I felt like I ate vast plates of food last night, and all for naught.  This is interesting, for reasons I'll get to in a minute.  I was at 143.8 this morning, so down more than a pound from yesterday, leg cramps and all - managed to keep a first one from manifesting, but not the second one.  It's weird; I don't think I'm eating that much different from the times when I wasn't cramping up, and yet, a) here they are, and b) I seem to be losing weight again.  Whatever.  I've said before that it's well worth the minor annoyance.

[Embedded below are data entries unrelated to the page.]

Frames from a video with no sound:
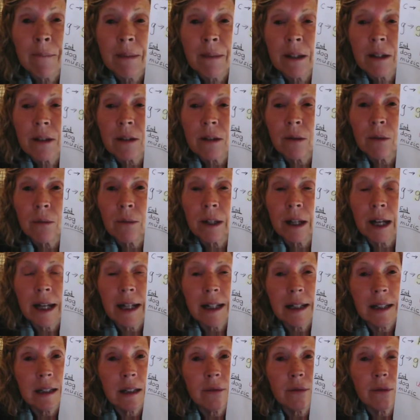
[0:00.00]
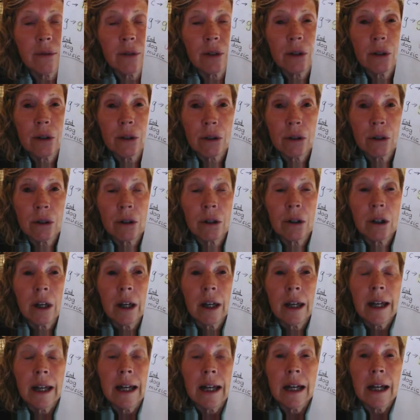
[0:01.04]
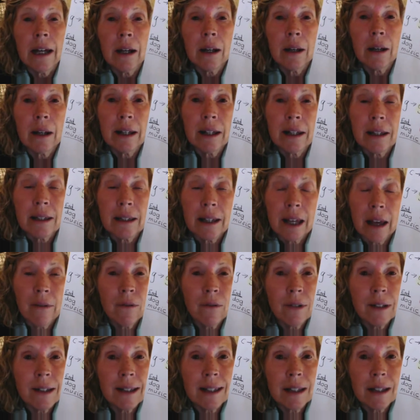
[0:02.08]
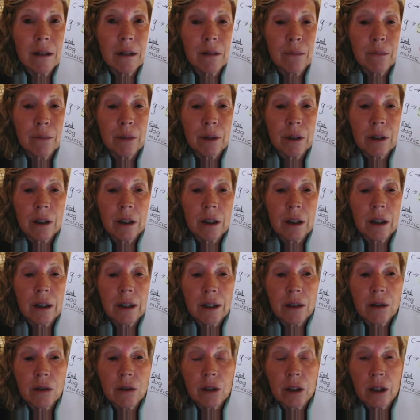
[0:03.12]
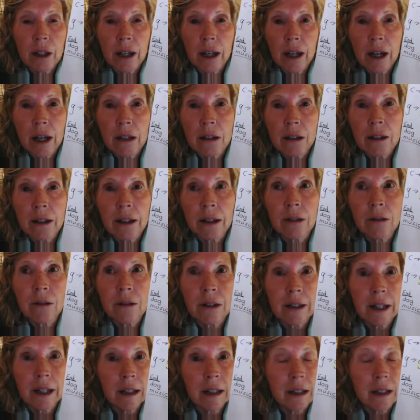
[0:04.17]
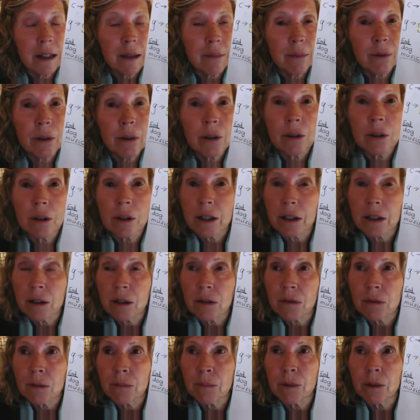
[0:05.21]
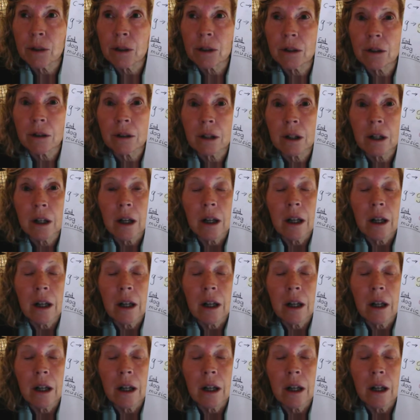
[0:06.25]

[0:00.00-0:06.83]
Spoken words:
So what I did for her is every single book that she had, like her science book, her history book, her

Here's yesterday's eating, as I recall it (meaning I will probably forget something):
  • scrambled eggs
  • bacon
  • sausage
  • tea with cream
  • the usual supplements
  • cheese
  • leftover flank steak
  • bone broth and wine reduction sauce with butter
  • two twice-baked potato halves
  • Southern-style green beans
  • chocolate almonds
  • walnuts
  • more cheese
Okay, I'm fairly sure that was everything.  All I know is, I got up from the table still feeling hungry, and the walnuts didn't do it for me, so I went for the cheese (Kerrygold Dubliner - I'm reasonably sure it's pastured milk).  And that seemed to help.

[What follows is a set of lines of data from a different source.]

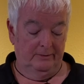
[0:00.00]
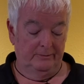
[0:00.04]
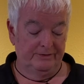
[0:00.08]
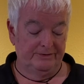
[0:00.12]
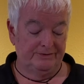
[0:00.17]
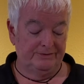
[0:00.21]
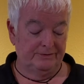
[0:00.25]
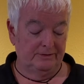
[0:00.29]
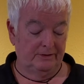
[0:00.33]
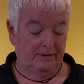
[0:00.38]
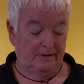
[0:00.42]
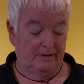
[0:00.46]
we
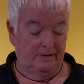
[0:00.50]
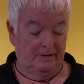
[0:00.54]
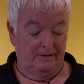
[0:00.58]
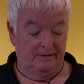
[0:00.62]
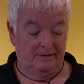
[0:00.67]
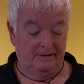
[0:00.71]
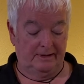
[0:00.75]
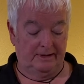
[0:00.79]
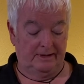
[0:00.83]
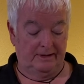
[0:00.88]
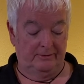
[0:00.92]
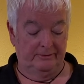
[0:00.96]

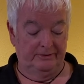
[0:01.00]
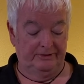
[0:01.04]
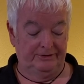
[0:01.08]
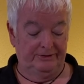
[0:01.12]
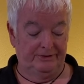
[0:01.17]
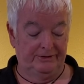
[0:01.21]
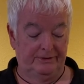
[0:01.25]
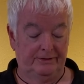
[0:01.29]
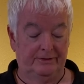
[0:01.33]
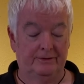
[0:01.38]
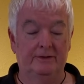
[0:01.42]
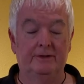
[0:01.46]
saw how a
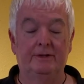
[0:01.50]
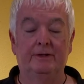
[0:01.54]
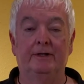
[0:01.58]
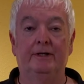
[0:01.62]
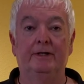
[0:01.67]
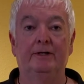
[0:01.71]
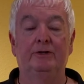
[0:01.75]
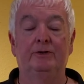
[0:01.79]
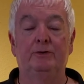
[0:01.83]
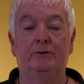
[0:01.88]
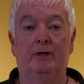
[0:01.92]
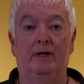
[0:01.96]
shear can
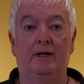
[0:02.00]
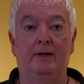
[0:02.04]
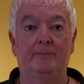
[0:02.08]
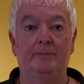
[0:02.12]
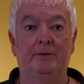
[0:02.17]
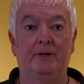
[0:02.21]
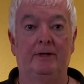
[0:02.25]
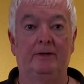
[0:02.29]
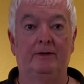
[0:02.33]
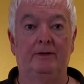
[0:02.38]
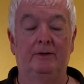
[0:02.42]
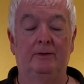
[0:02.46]
get dropped
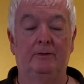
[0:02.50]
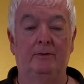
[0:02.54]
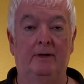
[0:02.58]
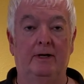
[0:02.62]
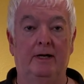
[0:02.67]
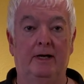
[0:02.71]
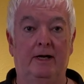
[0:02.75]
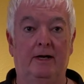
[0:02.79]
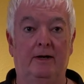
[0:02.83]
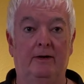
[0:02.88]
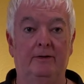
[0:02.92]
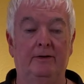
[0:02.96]
on the
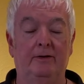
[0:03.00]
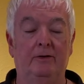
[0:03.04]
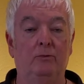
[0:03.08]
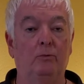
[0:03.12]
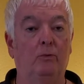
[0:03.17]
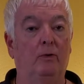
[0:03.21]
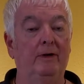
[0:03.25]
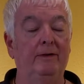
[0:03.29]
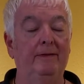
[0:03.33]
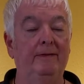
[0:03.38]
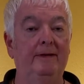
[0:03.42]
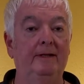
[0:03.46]
ground, and
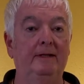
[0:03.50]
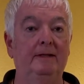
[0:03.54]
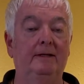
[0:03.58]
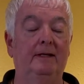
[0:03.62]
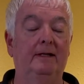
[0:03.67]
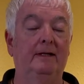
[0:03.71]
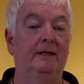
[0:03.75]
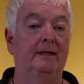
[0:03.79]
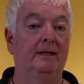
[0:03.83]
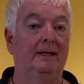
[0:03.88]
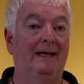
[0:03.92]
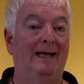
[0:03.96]
one thing
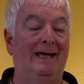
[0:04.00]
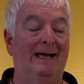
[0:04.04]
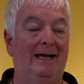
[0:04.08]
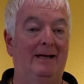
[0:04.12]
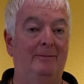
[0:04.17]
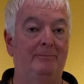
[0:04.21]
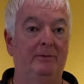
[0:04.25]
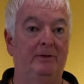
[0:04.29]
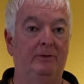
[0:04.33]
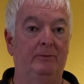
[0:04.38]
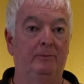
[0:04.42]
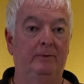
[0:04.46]
that can
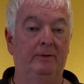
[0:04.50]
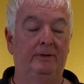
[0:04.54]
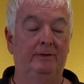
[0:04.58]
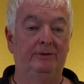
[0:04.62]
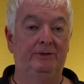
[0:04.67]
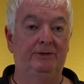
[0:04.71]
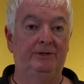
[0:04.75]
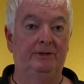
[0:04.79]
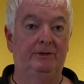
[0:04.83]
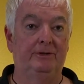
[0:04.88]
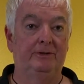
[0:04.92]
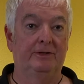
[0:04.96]
happen when a
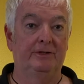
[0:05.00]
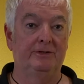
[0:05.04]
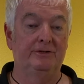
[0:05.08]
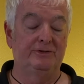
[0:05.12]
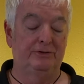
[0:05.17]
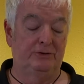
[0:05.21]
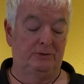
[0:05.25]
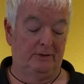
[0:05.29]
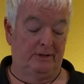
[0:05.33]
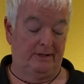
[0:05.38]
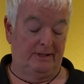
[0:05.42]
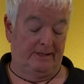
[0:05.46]
shear gets
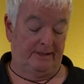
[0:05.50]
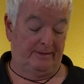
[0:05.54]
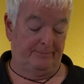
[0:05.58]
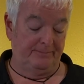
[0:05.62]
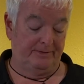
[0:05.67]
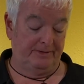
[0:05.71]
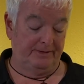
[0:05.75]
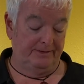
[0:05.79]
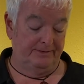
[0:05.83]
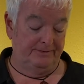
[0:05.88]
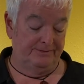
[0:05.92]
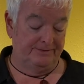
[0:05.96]

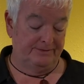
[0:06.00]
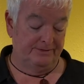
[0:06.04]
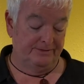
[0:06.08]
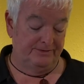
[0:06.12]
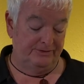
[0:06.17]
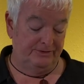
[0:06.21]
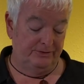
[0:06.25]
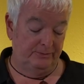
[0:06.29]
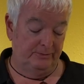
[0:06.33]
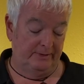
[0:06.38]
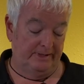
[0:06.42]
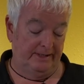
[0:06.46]
dropped is the
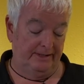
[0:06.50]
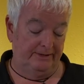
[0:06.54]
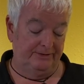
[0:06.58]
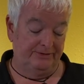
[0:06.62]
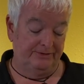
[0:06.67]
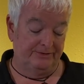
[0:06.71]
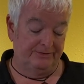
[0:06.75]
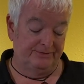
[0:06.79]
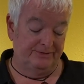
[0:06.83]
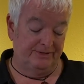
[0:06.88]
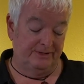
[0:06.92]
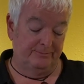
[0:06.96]
two
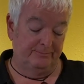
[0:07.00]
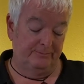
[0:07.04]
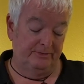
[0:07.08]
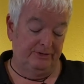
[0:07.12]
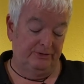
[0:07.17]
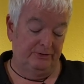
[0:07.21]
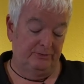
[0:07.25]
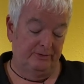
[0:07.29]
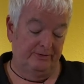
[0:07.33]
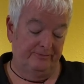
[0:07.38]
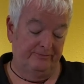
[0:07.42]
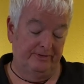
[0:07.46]
edges can be
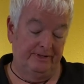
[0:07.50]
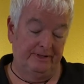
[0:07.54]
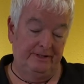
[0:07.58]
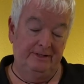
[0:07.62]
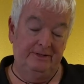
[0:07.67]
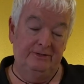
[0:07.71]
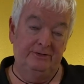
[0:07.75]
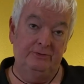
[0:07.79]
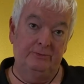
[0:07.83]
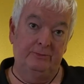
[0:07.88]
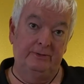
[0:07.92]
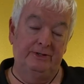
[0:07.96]
driven
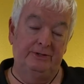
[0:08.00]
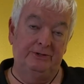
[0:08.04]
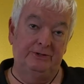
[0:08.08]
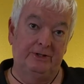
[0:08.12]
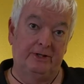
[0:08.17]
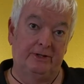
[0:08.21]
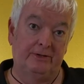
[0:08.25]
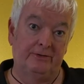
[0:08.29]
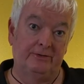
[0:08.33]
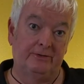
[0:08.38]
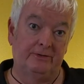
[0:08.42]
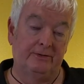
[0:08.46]
into each
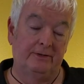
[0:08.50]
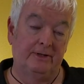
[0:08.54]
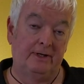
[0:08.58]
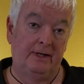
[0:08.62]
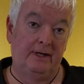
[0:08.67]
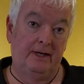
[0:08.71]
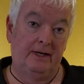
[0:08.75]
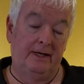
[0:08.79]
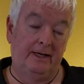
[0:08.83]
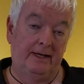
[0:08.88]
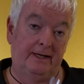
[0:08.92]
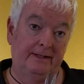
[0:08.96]
other
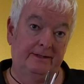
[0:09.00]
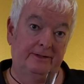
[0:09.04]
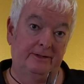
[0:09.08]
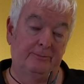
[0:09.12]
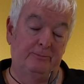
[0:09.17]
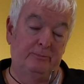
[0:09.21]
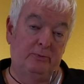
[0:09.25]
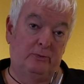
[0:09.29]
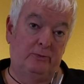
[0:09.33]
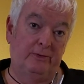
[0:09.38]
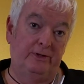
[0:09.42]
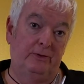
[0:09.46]
at the
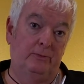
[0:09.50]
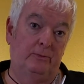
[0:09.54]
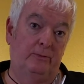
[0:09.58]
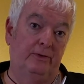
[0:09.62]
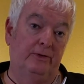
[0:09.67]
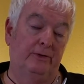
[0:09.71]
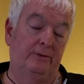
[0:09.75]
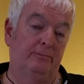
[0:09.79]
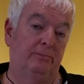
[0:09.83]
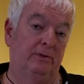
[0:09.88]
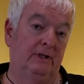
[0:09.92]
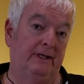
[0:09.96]
point where
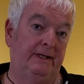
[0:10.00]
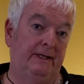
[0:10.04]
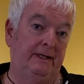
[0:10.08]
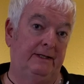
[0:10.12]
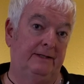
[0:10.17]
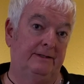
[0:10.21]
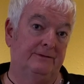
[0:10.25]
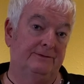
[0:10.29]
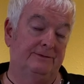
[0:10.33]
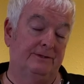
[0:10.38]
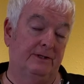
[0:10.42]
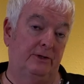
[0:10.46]
the blade
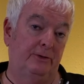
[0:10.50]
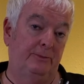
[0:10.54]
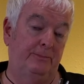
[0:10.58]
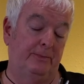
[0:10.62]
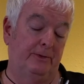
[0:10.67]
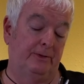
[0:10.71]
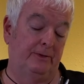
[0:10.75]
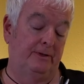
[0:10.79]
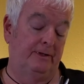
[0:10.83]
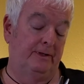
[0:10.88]
is open.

So here's why this is interesting.  The potatoes are not considered strict paleo, and probably took me out of zero carb for the day, as did the beans and the chocolate almonds.  I ate the walnuts absolutely mindlessly - just shoveled them in and went back for more.  I would tend to think that their prompting that sort of reaction was a hint that they might be a high-reward food, sort of.  And they did not assuage my hunger, either, leading me to forage for the cheese.  Which I had 4-5 pieces of.  Yesterday, Gary Taubes put out a new blog post in answer to Guyenet's Food Reward Hypothesis, which he says is still bound by conventional wisdom - the old calories-in/calories-out argument of weight.  He seems to be making a good case for his arguments (disclaimer: I tend to be a Taubesian in this fight to start with), and I had a sort of flash while reading it that they may both be describing legitimate phenomena that are more or less orthogonal to each other - the Food Reward stuff pointing to my mindless walnut gorge, in that there may be some foods that act like a drug on the brain, leading to addictive consumption - and the body-rules/hormonal theory of obesity (Taubes' side) pointing to the possibility that some of those highly rewarding foods might be fattening, but that others might not.  And I commented on his post to that end.  Not that he took up my points and replied to them, but I thought I would at least get it out there.  Last night, for me, certainly seemed to lend credence to my thinking (n=1 and all that, obviously).  So it was interesting.